Notifications¶
Hibernator can send real-time notifications when key events occur during the hibernation lifecycle — execution starting, success, failure, recovery attempts, and phase changes. Notifications are configured through the HibernateNotification custom resource and delivered to external systems like Slack and Telegram.
How notifications work¶
The notification system is decoupled from the reconciliation loop. When a lifecycle event fires, the controller submits a dispatch request to an async worker pool. This design ensures notifications never block or slow down the core hibernation logic — delivery is fire-and-forget from the controller's perspective.
Architecture Overview¶
graph TD
subgraph "Control Plane"
HP[HibernatePlan] --> |Events| C[Controller]
C --> |Submit Dispatch| DQ[Dispatch Queue]

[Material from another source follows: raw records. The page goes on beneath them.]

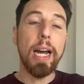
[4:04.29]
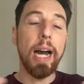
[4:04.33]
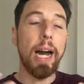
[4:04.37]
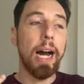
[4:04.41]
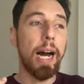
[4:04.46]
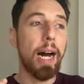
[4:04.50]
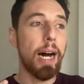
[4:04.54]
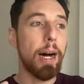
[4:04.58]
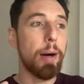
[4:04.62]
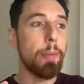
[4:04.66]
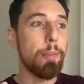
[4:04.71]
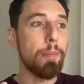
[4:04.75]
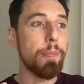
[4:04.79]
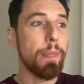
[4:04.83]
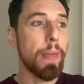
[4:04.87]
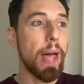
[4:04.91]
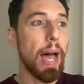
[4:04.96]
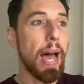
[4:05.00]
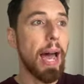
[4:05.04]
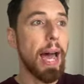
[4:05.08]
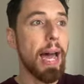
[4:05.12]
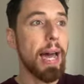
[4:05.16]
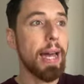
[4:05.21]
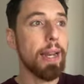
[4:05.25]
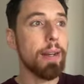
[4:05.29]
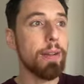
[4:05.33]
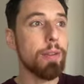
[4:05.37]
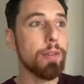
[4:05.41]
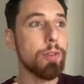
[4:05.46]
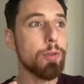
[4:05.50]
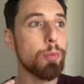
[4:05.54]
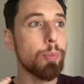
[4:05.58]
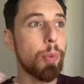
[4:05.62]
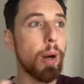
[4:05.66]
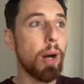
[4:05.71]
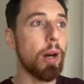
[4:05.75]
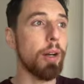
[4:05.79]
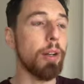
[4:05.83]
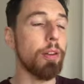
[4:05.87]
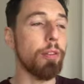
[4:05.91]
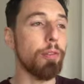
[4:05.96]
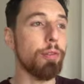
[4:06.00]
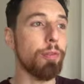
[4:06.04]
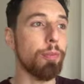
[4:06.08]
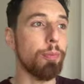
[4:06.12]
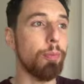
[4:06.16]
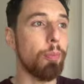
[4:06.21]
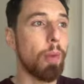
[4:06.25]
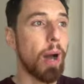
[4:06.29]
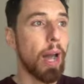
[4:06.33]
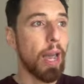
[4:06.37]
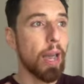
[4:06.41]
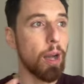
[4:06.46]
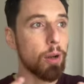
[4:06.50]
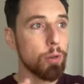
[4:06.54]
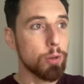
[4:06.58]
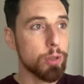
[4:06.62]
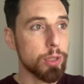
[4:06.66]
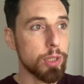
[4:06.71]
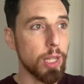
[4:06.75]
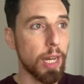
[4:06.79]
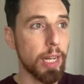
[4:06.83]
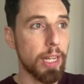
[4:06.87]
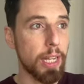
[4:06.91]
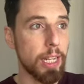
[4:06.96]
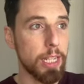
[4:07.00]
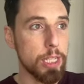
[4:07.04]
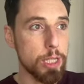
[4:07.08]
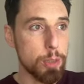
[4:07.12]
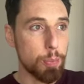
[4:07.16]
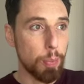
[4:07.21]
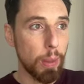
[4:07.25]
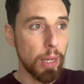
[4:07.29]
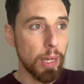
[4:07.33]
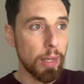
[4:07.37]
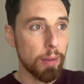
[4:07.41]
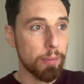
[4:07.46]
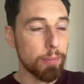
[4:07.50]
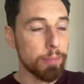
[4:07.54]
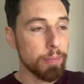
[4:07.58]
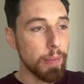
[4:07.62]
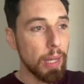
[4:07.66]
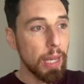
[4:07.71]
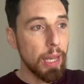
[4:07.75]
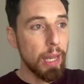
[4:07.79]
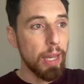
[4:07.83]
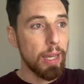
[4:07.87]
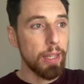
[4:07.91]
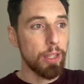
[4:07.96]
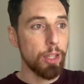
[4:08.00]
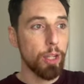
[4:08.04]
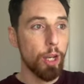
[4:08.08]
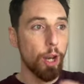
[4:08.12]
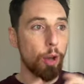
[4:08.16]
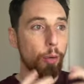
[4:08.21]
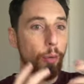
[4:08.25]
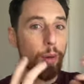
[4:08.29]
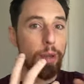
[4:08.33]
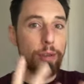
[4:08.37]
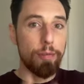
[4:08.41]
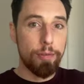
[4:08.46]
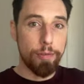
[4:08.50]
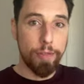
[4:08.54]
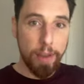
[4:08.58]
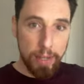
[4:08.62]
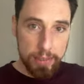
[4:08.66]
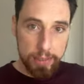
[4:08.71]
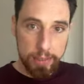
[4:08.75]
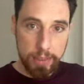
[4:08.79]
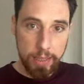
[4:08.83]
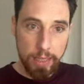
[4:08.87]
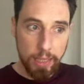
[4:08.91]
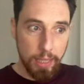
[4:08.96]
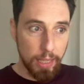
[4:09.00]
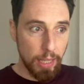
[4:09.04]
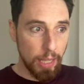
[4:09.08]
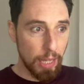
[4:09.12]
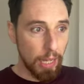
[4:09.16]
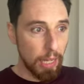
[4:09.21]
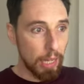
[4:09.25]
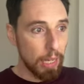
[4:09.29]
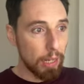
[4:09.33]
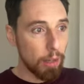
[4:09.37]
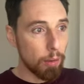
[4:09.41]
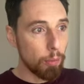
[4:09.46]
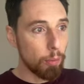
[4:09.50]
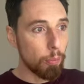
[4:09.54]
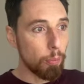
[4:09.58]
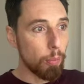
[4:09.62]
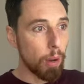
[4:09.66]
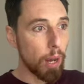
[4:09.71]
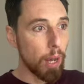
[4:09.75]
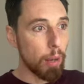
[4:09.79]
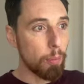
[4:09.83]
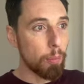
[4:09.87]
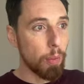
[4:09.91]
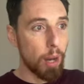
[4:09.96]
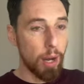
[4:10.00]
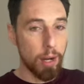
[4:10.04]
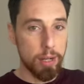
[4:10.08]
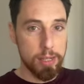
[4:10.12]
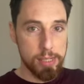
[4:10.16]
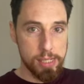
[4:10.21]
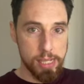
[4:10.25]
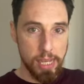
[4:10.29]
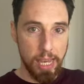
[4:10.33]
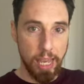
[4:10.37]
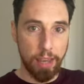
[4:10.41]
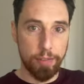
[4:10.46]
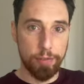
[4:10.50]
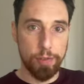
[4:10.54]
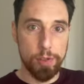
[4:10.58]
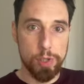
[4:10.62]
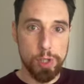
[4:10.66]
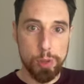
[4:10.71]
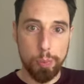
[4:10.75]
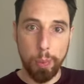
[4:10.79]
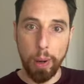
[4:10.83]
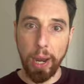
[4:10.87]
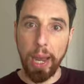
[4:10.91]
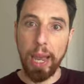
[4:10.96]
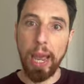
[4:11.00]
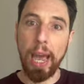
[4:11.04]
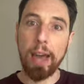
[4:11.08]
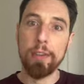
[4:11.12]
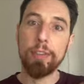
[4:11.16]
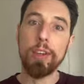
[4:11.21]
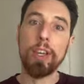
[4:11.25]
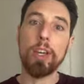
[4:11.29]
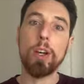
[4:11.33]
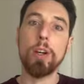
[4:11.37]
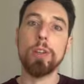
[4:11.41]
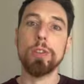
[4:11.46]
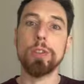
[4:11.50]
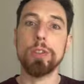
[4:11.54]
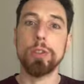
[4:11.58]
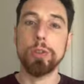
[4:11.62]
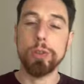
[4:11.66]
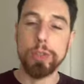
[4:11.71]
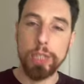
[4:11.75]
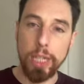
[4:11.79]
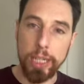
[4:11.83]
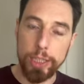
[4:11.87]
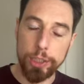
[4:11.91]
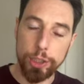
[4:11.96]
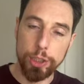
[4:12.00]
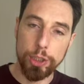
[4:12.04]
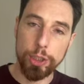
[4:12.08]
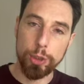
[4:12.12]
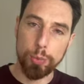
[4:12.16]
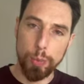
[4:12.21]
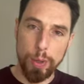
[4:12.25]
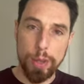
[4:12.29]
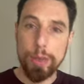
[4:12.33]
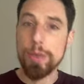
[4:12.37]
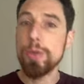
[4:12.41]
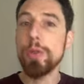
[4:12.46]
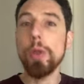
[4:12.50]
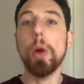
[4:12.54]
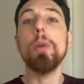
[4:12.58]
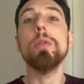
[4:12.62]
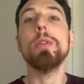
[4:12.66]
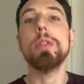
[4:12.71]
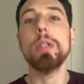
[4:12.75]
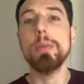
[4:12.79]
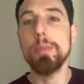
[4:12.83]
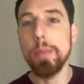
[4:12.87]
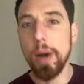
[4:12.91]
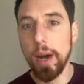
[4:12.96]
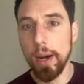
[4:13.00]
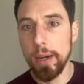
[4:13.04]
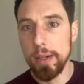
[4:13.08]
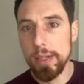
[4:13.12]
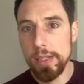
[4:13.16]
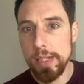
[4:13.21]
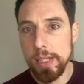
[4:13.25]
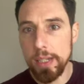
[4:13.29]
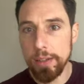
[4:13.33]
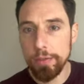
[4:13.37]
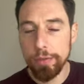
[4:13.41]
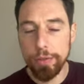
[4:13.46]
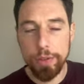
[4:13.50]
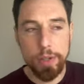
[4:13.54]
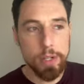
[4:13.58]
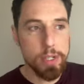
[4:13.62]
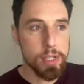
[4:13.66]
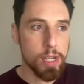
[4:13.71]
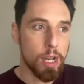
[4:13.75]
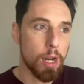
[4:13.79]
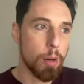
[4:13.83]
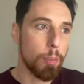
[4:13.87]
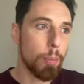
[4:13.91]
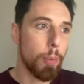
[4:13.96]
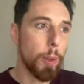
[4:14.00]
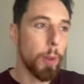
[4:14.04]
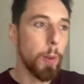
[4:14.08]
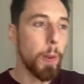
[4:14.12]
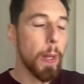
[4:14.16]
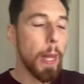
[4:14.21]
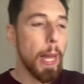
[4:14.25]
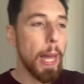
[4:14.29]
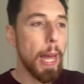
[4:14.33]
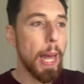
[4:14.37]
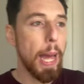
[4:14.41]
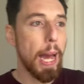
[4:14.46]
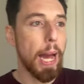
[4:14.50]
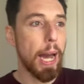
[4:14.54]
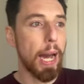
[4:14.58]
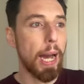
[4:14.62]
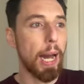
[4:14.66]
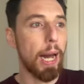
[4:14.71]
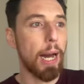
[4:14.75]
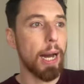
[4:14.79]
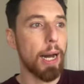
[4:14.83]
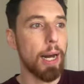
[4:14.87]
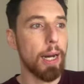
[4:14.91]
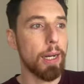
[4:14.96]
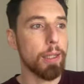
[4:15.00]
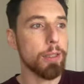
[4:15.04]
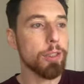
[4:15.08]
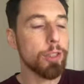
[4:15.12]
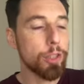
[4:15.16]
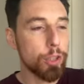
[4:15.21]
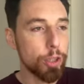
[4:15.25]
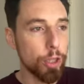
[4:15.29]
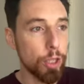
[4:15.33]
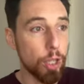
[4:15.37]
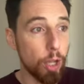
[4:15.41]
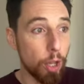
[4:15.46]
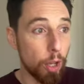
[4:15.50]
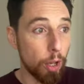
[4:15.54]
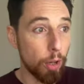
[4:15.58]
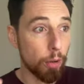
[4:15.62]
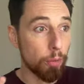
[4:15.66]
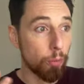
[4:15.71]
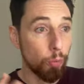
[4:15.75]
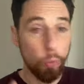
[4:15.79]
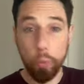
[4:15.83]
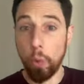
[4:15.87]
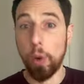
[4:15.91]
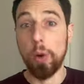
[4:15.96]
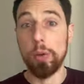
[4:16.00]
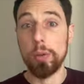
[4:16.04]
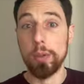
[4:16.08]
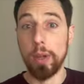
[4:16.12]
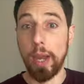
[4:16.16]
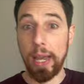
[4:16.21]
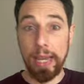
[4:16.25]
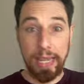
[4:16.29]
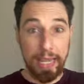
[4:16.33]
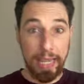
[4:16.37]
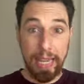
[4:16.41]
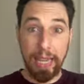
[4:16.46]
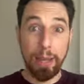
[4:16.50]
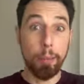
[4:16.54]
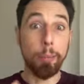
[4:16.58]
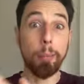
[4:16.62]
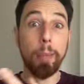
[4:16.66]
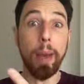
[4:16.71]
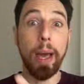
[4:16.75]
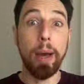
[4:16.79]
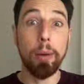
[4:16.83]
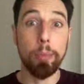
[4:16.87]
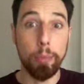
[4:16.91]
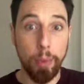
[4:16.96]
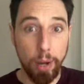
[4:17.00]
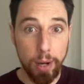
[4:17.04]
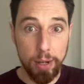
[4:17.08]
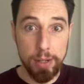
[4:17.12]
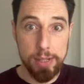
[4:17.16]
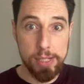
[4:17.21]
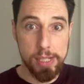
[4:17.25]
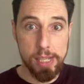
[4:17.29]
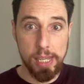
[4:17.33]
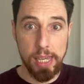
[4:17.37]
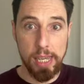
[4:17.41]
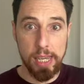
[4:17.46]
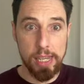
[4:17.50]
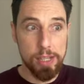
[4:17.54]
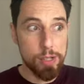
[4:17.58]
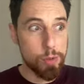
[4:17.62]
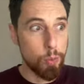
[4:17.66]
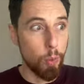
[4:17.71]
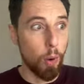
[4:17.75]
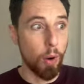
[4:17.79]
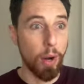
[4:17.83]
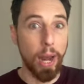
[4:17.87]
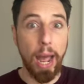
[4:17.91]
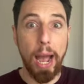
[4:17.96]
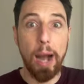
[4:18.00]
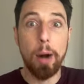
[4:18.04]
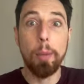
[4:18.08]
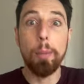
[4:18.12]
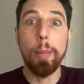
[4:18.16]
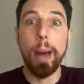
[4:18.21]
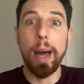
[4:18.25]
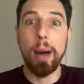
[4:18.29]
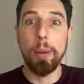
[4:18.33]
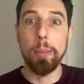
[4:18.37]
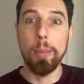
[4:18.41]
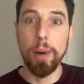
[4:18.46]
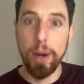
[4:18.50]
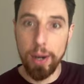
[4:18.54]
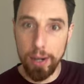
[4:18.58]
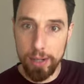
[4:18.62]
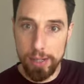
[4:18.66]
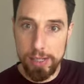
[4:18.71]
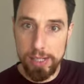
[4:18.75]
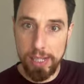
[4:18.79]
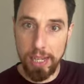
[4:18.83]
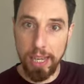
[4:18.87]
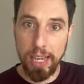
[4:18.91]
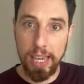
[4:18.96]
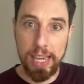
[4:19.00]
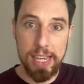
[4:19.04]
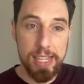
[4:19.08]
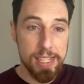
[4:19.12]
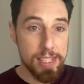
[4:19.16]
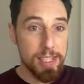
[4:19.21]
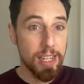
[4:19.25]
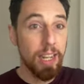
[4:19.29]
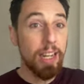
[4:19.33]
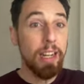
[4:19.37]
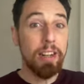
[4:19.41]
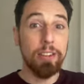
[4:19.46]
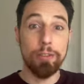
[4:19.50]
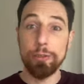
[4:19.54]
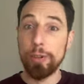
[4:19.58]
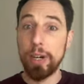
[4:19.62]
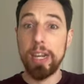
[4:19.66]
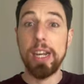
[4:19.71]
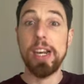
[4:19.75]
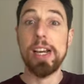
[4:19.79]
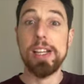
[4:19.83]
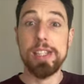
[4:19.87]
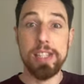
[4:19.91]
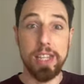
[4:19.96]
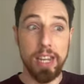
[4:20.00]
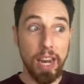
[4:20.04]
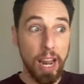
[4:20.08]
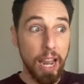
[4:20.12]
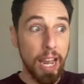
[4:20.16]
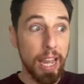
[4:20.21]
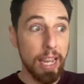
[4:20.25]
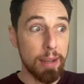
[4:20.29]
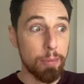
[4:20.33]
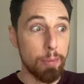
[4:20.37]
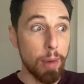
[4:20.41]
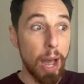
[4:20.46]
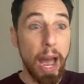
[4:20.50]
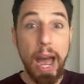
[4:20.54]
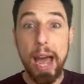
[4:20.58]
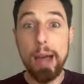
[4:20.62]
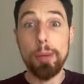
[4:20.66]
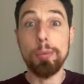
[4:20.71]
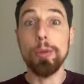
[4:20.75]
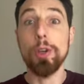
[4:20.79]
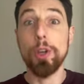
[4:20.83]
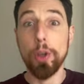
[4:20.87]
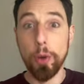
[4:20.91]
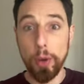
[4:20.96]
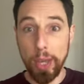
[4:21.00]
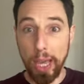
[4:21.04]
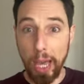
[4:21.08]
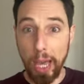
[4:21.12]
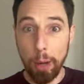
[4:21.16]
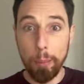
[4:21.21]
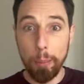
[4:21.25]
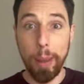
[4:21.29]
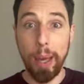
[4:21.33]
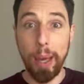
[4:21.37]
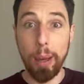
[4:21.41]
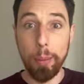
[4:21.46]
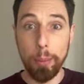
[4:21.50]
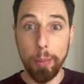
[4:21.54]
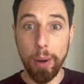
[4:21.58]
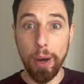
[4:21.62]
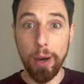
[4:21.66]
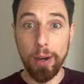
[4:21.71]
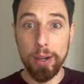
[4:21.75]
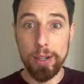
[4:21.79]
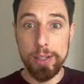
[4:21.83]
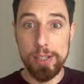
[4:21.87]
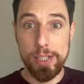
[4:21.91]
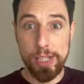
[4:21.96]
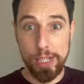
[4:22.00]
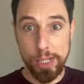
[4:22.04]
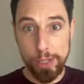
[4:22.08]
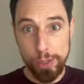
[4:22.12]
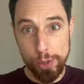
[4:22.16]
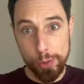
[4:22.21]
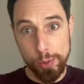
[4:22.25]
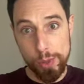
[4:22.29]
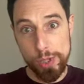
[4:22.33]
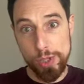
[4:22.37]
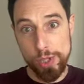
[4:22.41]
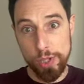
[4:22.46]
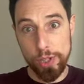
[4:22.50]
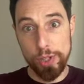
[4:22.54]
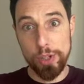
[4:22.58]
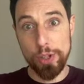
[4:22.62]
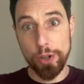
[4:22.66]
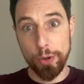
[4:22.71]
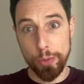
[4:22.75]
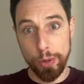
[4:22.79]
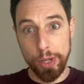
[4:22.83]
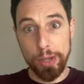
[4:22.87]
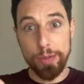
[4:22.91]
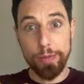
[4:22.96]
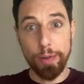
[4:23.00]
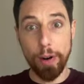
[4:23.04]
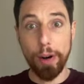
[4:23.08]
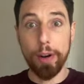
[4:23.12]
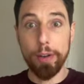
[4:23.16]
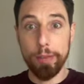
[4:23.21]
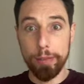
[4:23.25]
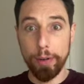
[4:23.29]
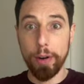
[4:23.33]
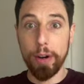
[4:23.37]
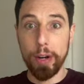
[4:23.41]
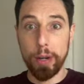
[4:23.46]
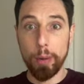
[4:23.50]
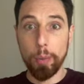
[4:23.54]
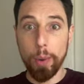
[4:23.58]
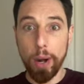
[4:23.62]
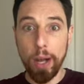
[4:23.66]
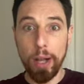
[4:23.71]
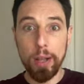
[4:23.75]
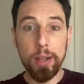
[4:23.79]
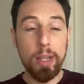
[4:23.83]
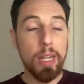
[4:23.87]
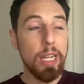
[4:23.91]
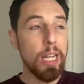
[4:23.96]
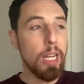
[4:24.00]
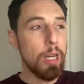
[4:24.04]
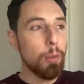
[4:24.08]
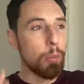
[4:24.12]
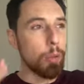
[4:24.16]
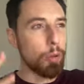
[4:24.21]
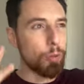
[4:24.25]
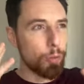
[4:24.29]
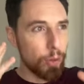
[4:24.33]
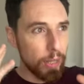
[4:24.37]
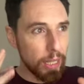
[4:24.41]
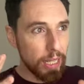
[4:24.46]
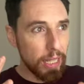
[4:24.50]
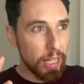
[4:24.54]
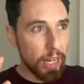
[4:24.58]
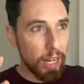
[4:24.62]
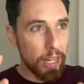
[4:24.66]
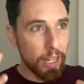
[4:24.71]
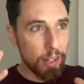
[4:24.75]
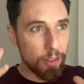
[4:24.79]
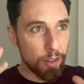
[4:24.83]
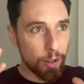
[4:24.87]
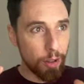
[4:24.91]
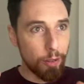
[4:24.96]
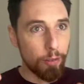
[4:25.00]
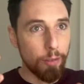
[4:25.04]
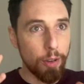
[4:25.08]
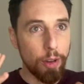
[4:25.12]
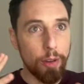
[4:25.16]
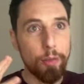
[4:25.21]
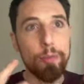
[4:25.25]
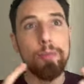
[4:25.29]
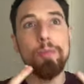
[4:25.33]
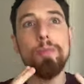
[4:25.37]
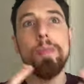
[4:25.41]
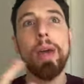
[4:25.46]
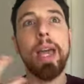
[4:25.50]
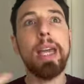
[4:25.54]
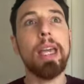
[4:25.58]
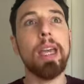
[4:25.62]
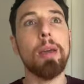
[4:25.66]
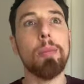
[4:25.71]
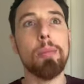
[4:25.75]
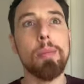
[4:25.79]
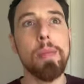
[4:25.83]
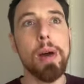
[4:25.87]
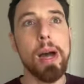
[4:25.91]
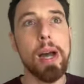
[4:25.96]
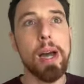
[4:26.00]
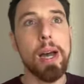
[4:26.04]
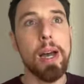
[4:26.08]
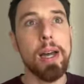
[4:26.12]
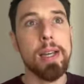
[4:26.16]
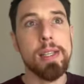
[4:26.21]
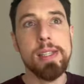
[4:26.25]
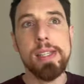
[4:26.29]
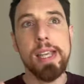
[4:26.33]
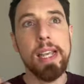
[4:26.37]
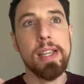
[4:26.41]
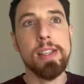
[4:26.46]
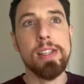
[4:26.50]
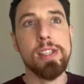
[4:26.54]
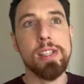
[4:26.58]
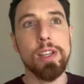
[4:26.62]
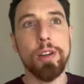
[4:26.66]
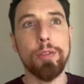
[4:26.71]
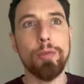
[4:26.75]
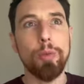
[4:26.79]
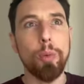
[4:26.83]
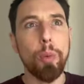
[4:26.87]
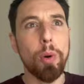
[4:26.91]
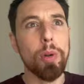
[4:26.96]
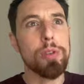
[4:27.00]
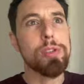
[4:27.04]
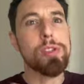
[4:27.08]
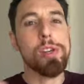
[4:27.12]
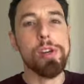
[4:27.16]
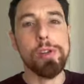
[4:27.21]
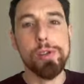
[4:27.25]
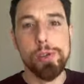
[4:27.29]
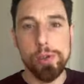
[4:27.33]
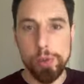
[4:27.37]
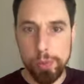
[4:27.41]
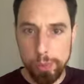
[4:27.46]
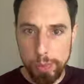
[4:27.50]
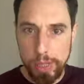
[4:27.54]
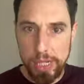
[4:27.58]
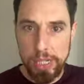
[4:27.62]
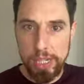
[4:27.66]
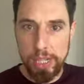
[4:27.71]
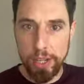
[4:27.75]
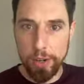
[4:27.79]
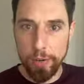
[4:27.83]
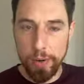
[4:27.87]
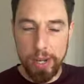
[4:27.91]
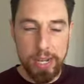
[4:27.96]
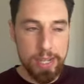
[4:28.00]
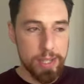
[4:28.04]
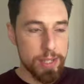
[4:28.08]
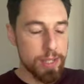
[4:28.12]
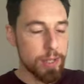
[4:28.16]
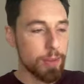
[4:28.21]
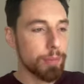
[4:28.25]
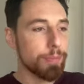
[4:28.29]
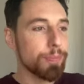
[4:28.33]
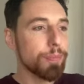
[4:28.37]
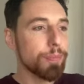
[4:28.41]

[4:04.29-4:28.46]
And part of my whole cycle has been, you know, investing in my marketing efforts by having consultations with Knowlton Marketing, for example, to learn what like inbound marketing is, what outbound marketing is, realize that I am doing outbound marketing to a certain degree very, very well, but really kind of making my sense of what social media is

DQ --> |Worker Pool| DN[Notification Dispatcher]
end
subgraph "External Systems"
DN --> |HTTPS POST| Slack[Slack Webhook]
DN --> |HTTPS POST| TG[Telegram Bot API]
DN --> |HTTPS POST| WH[Generic Webhook]
end
HN[HibernateNotification] --> |Selector Match| C
Notifications are matched to plans via label selectors, the same pattern used by ScheduleException. A single HibernateNotification can target multiple plans, and a single plan can be matched by multiple notification resources.
Quick Start¶
Setting up notifications involves three main steps: creating a configuration Secret, defining the notification resource, and matching it to your plans.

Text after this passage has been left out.